(Dataset items)
>>>>>
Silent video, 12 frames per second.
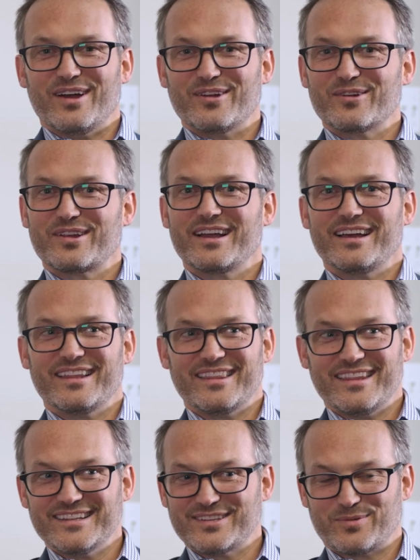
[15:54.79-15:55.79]
undercut
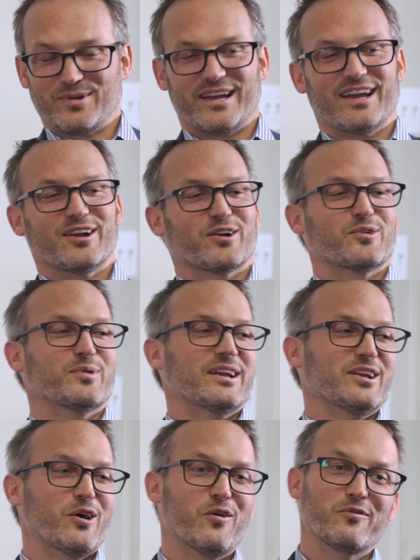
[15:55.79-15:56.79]
this way, or
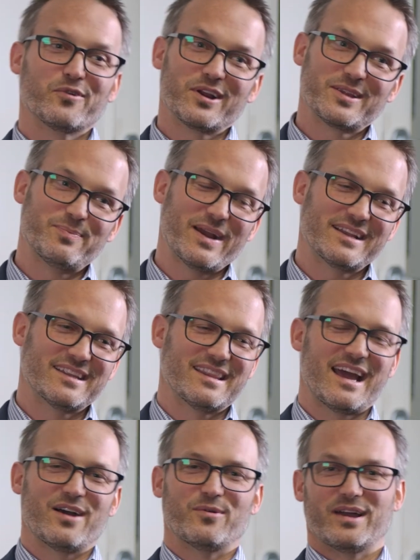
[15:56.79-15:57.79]
we overexpected
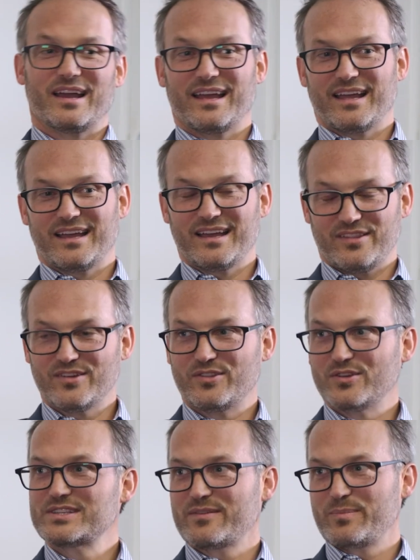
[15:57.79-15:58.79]
that way.
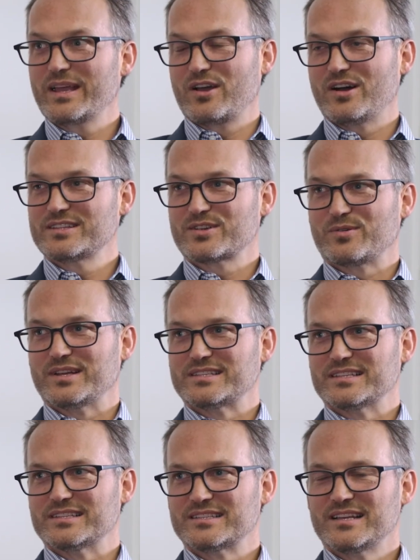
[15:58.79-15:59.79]
Those have big
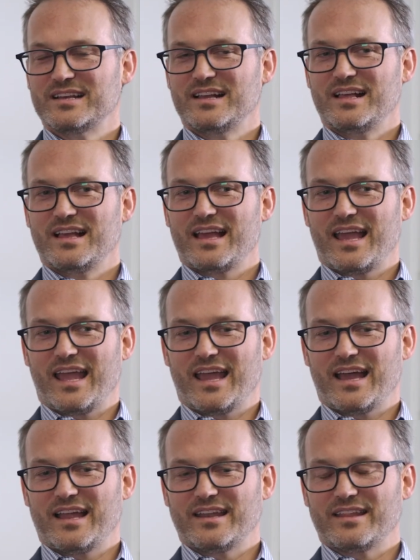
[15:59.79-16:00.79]
consequences.
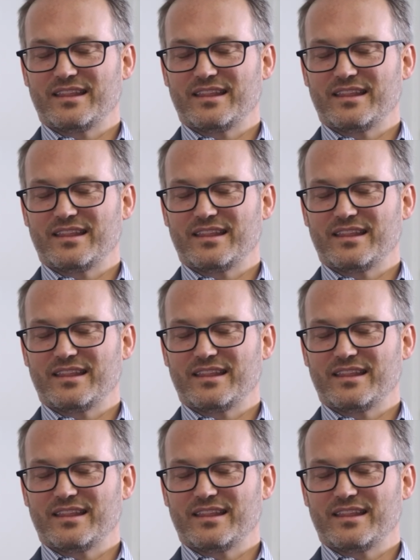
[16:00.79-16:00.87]
And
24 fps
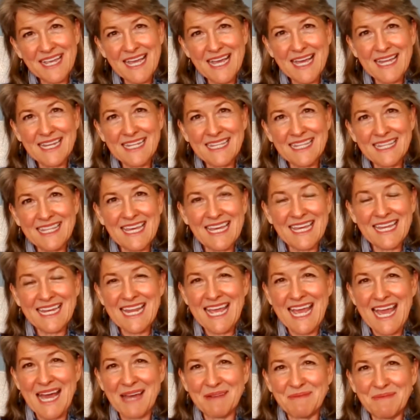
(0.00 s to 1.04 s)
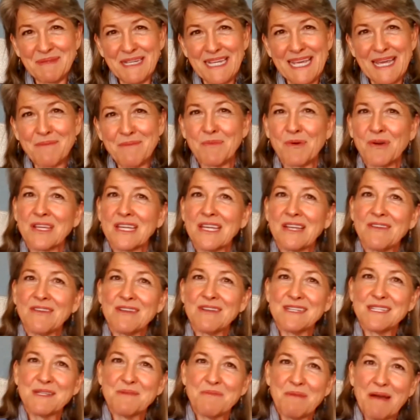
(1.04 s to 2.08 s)
and then had me get more
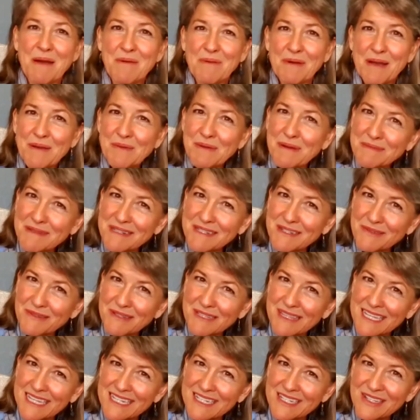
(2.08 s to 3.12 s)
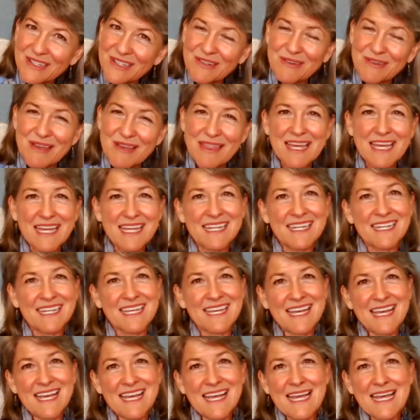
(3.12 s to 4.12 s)
curious about why women do what they do, and then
<<<<<
Write the lines out exactly, beginning at the line that holds "(0.00 s to 1.04 s)" and stopping after the last line of the entries; include no pictures.

Problem solution:
(0.00 s to 1.04 s)
(1.04 s to 2.08 s)
and then had me get more
(2.08 s to 3.12 s)
(3.12 s to 4.12 s)
curious about why women do what they do, and then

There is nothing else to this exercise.